Do you still think about the strangeness of Yakuza’s sudden rebrand to its new title, Like A Dragon? Why would Sega take back the name that the franchise was already known for for twenty years, knowing that longtime fans would get confused in the transition? Wouldn’t it be easier to just stick to the original name? Finally, Sega gives us some real insight to all of this.
In a new interview with EDGE Magazine, the franchise’s director, Masayoshi Yokoyama, made the surprising revelation that the “Yakuza” games were not about being a yakuza at all.
This is how Yokoyama explains it:
“Our studio’s main objective is not to depict Japanese Yakuza. It is to depict people who are in positions where they are more likely to experience life-or-death situations. This enables us to explore fundamental human emotions and drama.”
The first time you read a statement like that, it absolutely will not make sense on its face. Isn’t the game’s main protagonist Kazuma Kiryu a yakuza leader? Aren’t you always fighting other yakuza to be the biggest yakuza group in Japan?

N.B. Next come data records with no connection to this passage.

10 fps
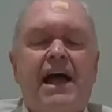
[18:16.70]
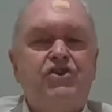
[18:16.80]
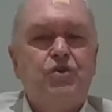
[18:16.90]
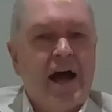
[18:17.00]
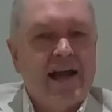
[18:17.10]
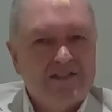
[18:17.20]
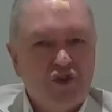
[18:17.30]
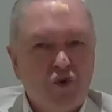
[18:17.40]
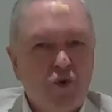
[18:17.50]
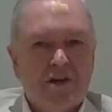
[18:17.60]
Do I
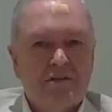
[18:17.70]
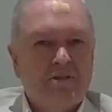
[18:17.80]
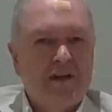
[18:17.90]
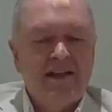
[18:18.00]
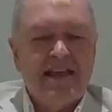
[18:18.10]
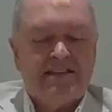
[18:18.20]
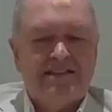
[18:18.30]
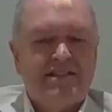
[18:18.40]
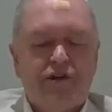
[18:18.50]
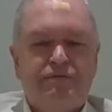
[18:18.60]
talk that
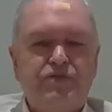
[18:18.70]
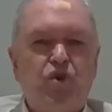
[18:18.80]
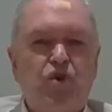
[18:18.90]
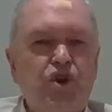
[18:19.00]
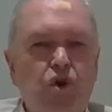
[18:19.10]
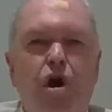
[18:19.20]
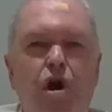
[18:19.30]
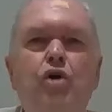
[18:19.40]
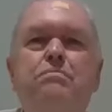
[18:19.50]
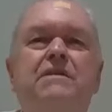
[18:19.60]
self-talk? You're
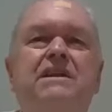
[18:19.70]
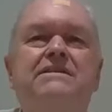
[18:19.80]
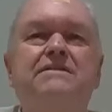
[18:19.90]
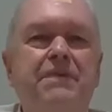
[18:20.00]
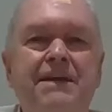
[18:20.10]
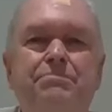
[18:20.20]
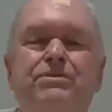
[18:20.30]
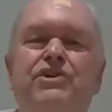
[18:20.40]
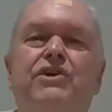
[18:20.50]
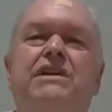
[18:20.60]
hopeless.
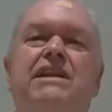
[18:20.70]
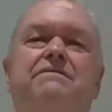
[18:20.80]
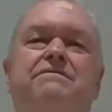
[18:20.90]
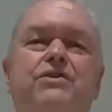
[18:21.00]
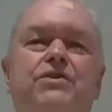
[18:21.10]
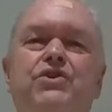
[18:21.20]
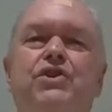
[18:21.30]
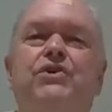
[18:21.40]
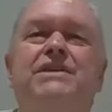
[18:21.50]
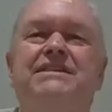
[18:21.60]
People don't love you. You
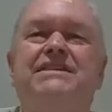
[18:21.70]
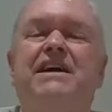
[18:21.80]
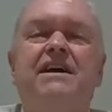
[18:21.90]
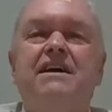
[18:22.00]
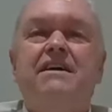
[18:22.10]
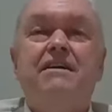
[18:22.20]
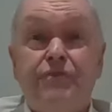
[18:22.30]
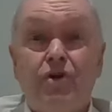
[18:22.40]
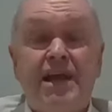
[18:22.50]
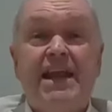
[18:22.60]
know, this
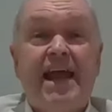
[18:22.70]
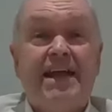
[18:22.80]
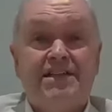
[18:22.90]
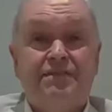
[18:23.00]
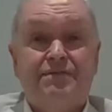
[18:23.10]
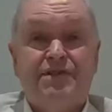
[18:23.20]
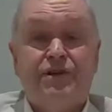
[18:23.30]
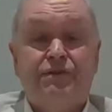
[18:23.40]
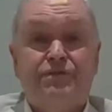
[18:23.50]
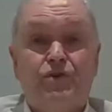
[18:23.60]
very negative
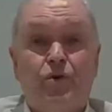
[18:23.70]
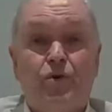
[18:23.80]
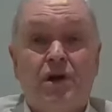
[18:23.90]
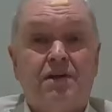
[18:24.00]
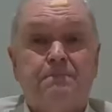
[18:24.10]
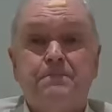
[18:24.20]
self-talk.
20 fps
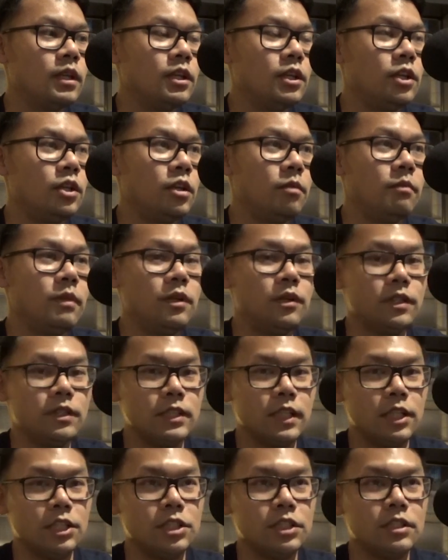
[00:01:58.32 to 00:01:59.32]

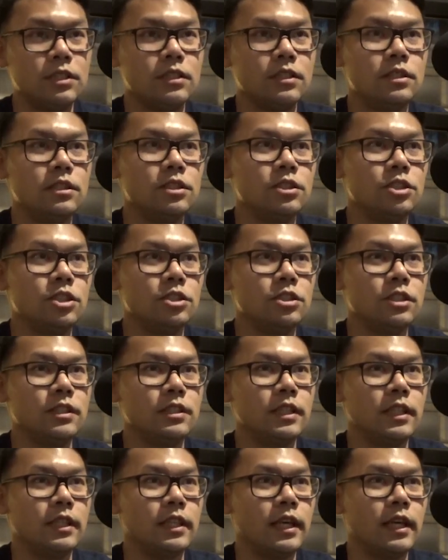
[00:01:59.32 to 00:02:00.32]
immunizations, just
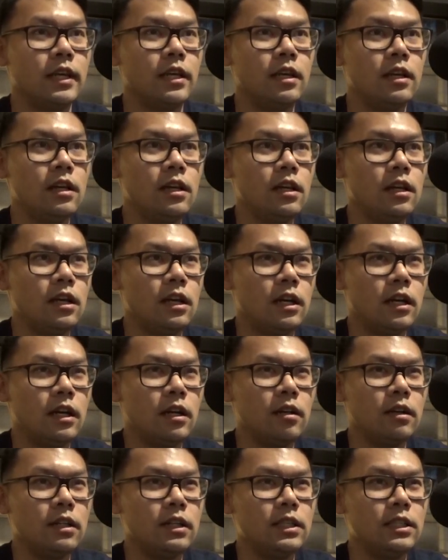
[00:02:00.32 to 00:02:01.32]
things like that.
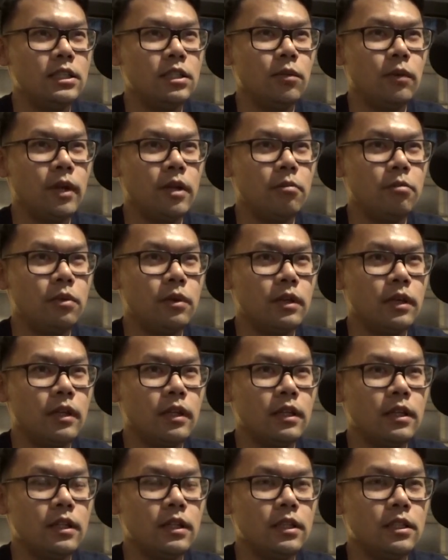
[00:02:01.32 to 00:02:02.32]
Easy way to put it
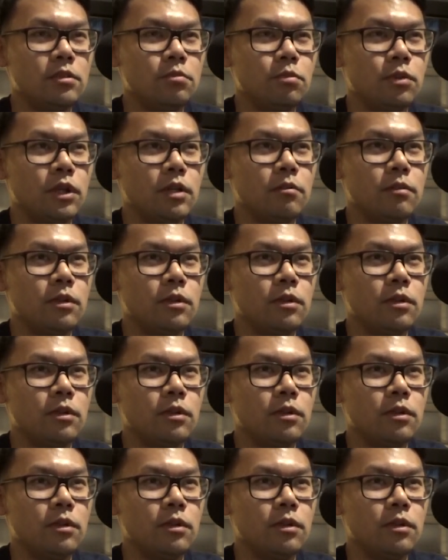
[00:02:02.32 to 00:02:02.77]
is pretty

But people who played the Yakuza games for years will understand the nuances behind Yokoyama’s sentiment. Yes, Kiryu was a yakuza, but in the setting of the first game he is actually a former yakuza gang member, who’s trying to keep his nose clean, and was drawn back in to yakuza business as a matter of honor, more than because of his own personal ambitions.
Kiryu could have become the Scarface or Walter White of his universe, but we also know that isn’t the direction the Yakuza games went in.
Soon, the Yakuza games would get wackier and sillier, as Kiryu would be given more ludicrous and amusing side quests, that entrench him closer to the people in his native Kamurocho, and later, Okinawa. This was a deliberate decision by Sega, to make Kiryu more appealing to the players.
Eventually, Kiryu would embrace a role that would take him away from the violence of the yakuza world completely. By Yakuza 3 he would be running the Morning Glory orphanage, adopting nine children, including Haruka, the daughter of his childhood love, who he fully embraces as his own.
Today, the Like A Dragon games are eager to embrace the sillier turn of the franchise fully, a far cry from its once presumptive influence in Japan’s formative Yakuza Papers franchise of movies.
Like A Dragon 8 was announced last year, and will be releasing in 2024 for PlayStation 4, PlayStation 5, Xbox One, Xbox Series X|S, Windows, and SAteam.